What is Rose Rosette Disease?

Rose rosette disease (RRD) is incited by a negative-sense RNA virus (genus Emaravirus), which is vectored by a wind-transported eriophyid mite (Phyllocoptes fructiphilus). Symptoms include witches broom/rosette-type growth, excessive prickles (thorns), discolored and distorted growth, and, unlike most other rose diseases, usually results in plant death. RRD is endemic to North America and was first described in Manitoba, Wyoming, and California in the 1940s. It has spread east with the aid of a naturalized rose species host and has become epidemic from the Great Plains to the East Coast of North America on garden roses in home and commercial landscapes where losses have been high. The disease was suggested to be incited by a virus from the beginning, but only recently has this been confirmed and the virus identified. The presence of the vector mite on roses has been associated with RRD since the first symptoms were described. However, more recently, the mite was demonstrated to be the vector of the disease and confirmed to transmit the virus itself. As a result of the RRD epidemic in North America and its effects on the national production and consumer markets for roses, a research team comprising five major universities (Texas, Florida, Tennessee, Oklahoma, and Delaware), a dozen growers and nurseries (all regions), six rose breeding programs (California, Wisconsin, Texas, and Pennsylvania), the major rose testing programs (Earth-Kind and AGRS), the major rose organization (American Rose Society), and the major trade organization AmericanHort has formed.
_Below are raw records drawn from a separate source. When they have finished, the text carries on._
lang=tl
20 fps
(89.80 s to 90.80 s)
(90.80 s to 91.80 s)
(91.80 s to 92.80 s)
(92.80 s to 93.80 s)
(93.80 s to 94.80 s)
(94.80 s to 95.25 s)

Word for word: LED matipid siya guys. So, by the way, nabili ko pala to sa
This research project has been funded by the Specialty Crops Research Initiative through the U.S. Department of Agriculture (USDA) with the short-term objective of improving and disseminating best management practices (BMPs) and the long-term goal of identifying additional sources of resistance and developing the genetic tools to quickly transfer resistance into the elite commercial rose germplasm.
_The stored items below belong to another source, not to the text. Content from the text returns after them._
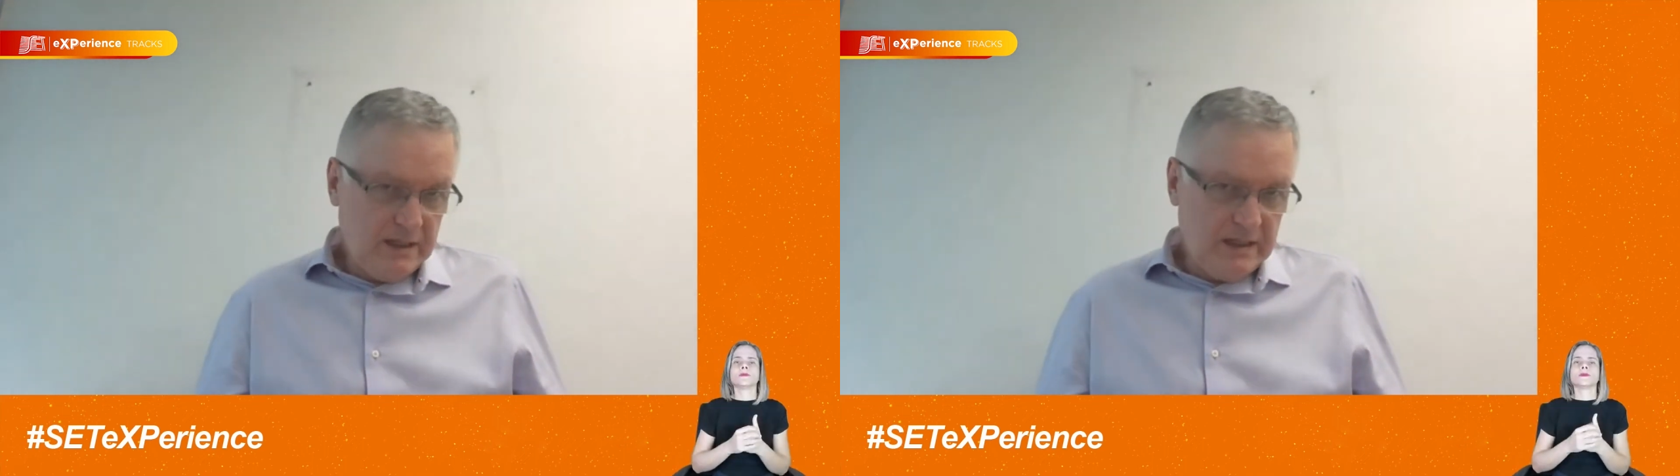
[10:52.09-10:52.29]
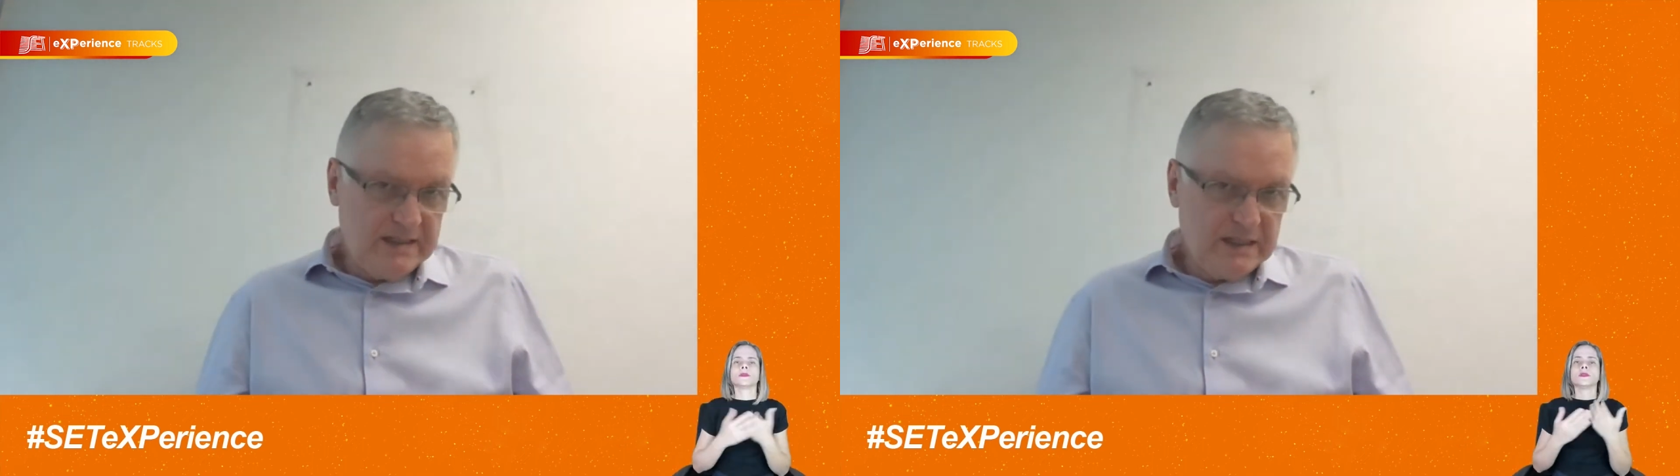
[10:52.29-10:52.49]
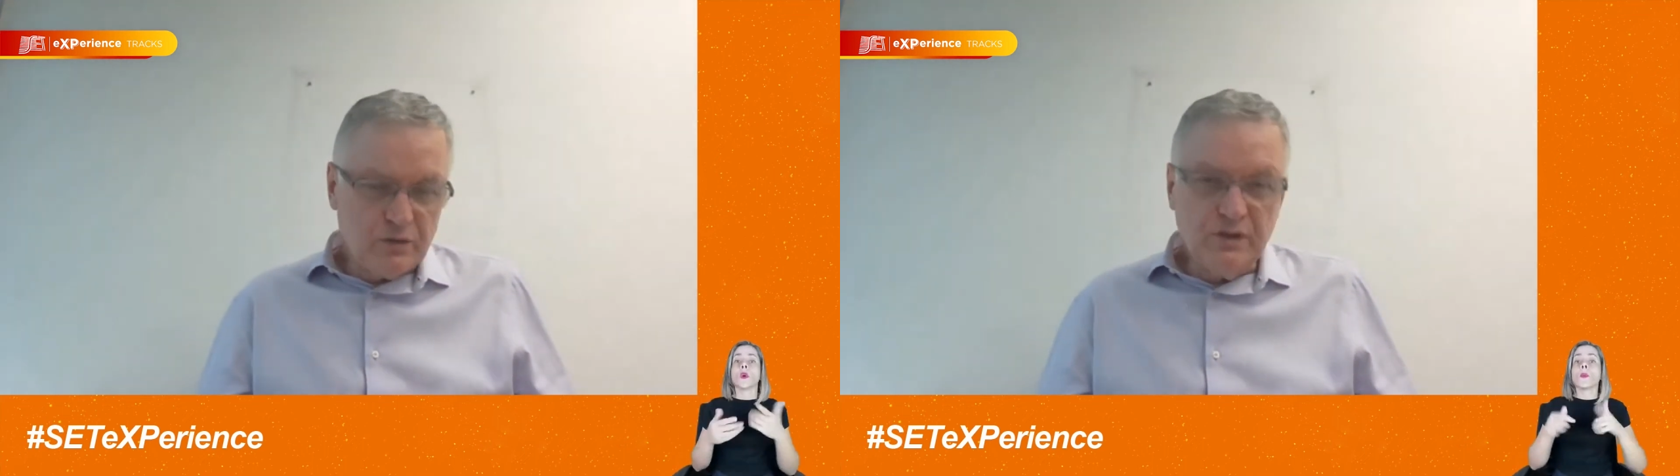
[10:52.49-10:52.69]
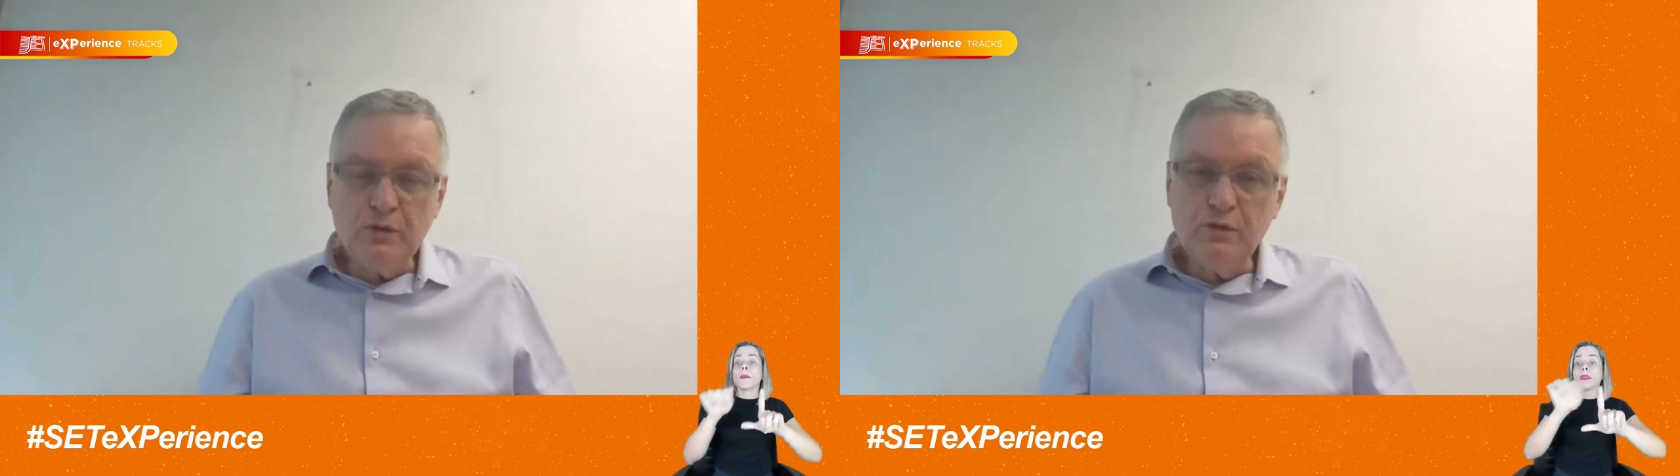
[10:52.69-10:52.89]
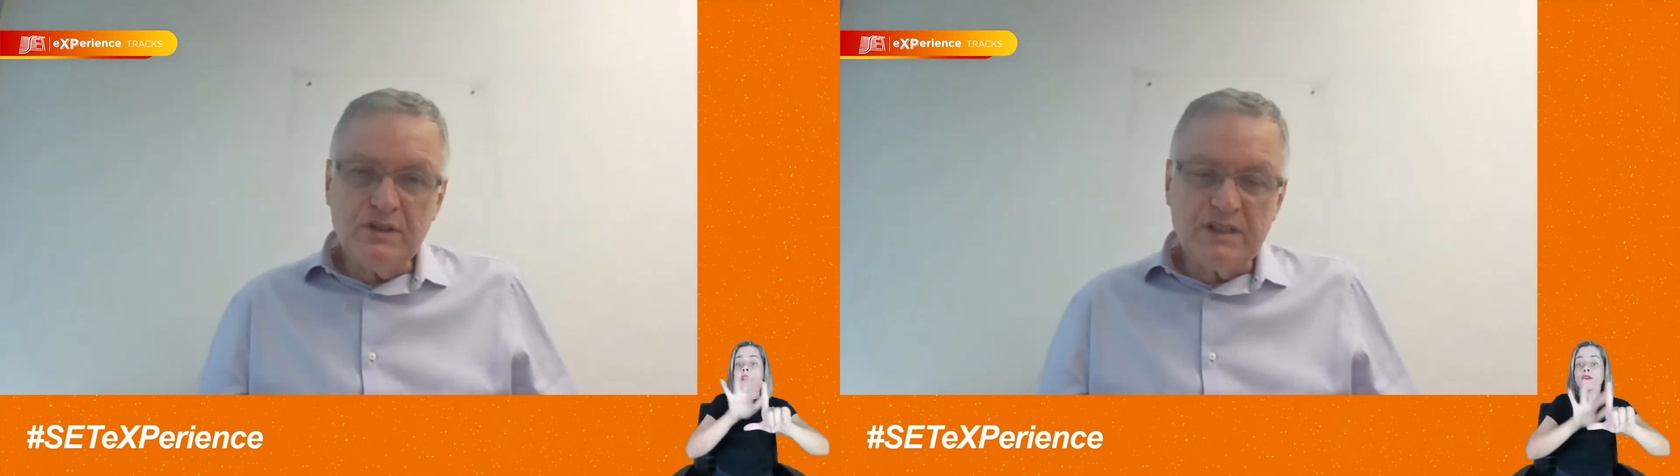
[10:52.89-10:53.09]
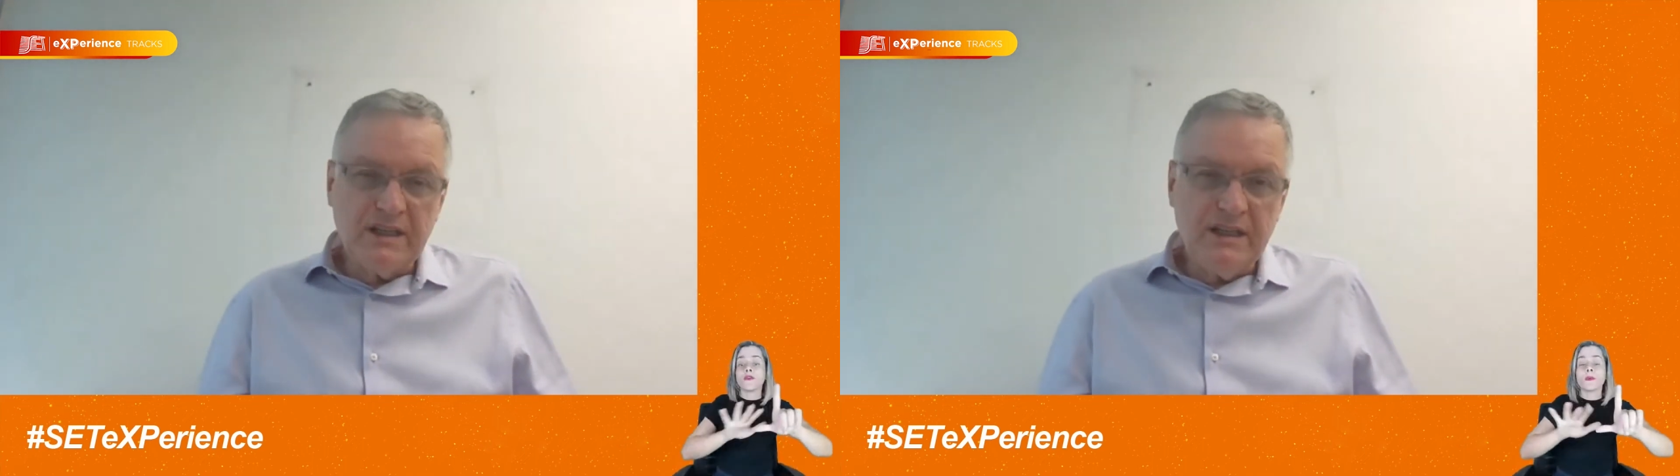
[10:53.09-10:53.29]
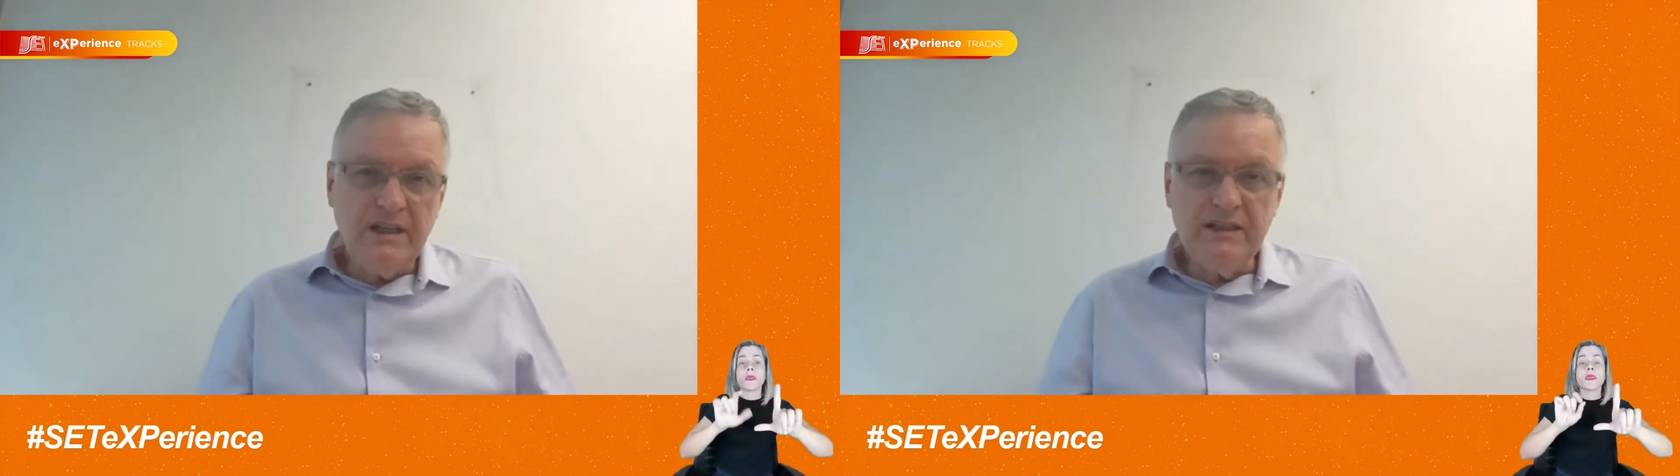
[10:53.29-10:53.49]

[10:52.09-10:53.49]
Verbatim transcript: esses conteúdos aqui,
Combatting Rose Rosette Disease with Volunteer Involvement in the Monitoring Effort

Rose rosette disease (RRD) was first reported on the North American continent in the early 1940s. In 2011, the causal agent of this disease was identified and described—the Rose rosette virus (RRV). In the last 10 years, RRD has gained widespread notoriety because of disease symptoms appearing on many roses which are used frequently in landscape plantings, both commercial and residential. Much of the prior scientific work on this disease was carried out on the multiflora rose. Currently, the disease issues are on cultivated roses within which no cultivar has been confirmed to be resistant. There is an information gap in our knowledge of the pathogen, vector, and the disease on cultivated roses. Our goals for this project are to seek and identify potential disease tolerance or resistance in roses and increasing public awareness and knowledge of RRD with the purpose of reducing the disease spread with best management practices. Outreach and volunteer recruitment are key activities used to provide scientifically sound information, to establish the current disease range and to actively gather observational reports of RRD to identify resistant rose sources. Elements of these activities include educational meetings, factsheets, posters, and workshops where RRD symptoms recognition is emphasized. A web-based reporting tool was developed to capture observations from volunteers while continually keeping them engaged. It is hoped that through outreach and the collective monitoring effort, researchers will have access to information that contributes to a better understanding of RRD and will find disease-resistant roses that could be used in breeding programs for the continued enjoyment of roses.

First Report of Rose rosette virus Associated with Rose Rosette Disease in Rosa hybrida in Minnesota

A Rosa hybrida plant was identified with rose rosette disease symptoms and was positive for Rose rosette virus (RRV) by reverse transcription PCR. It is important to monitor routinely roses for RRV symptoms and to test and rogue symptomatic plants. This is the first report of RRV infecting roses in Minnesota.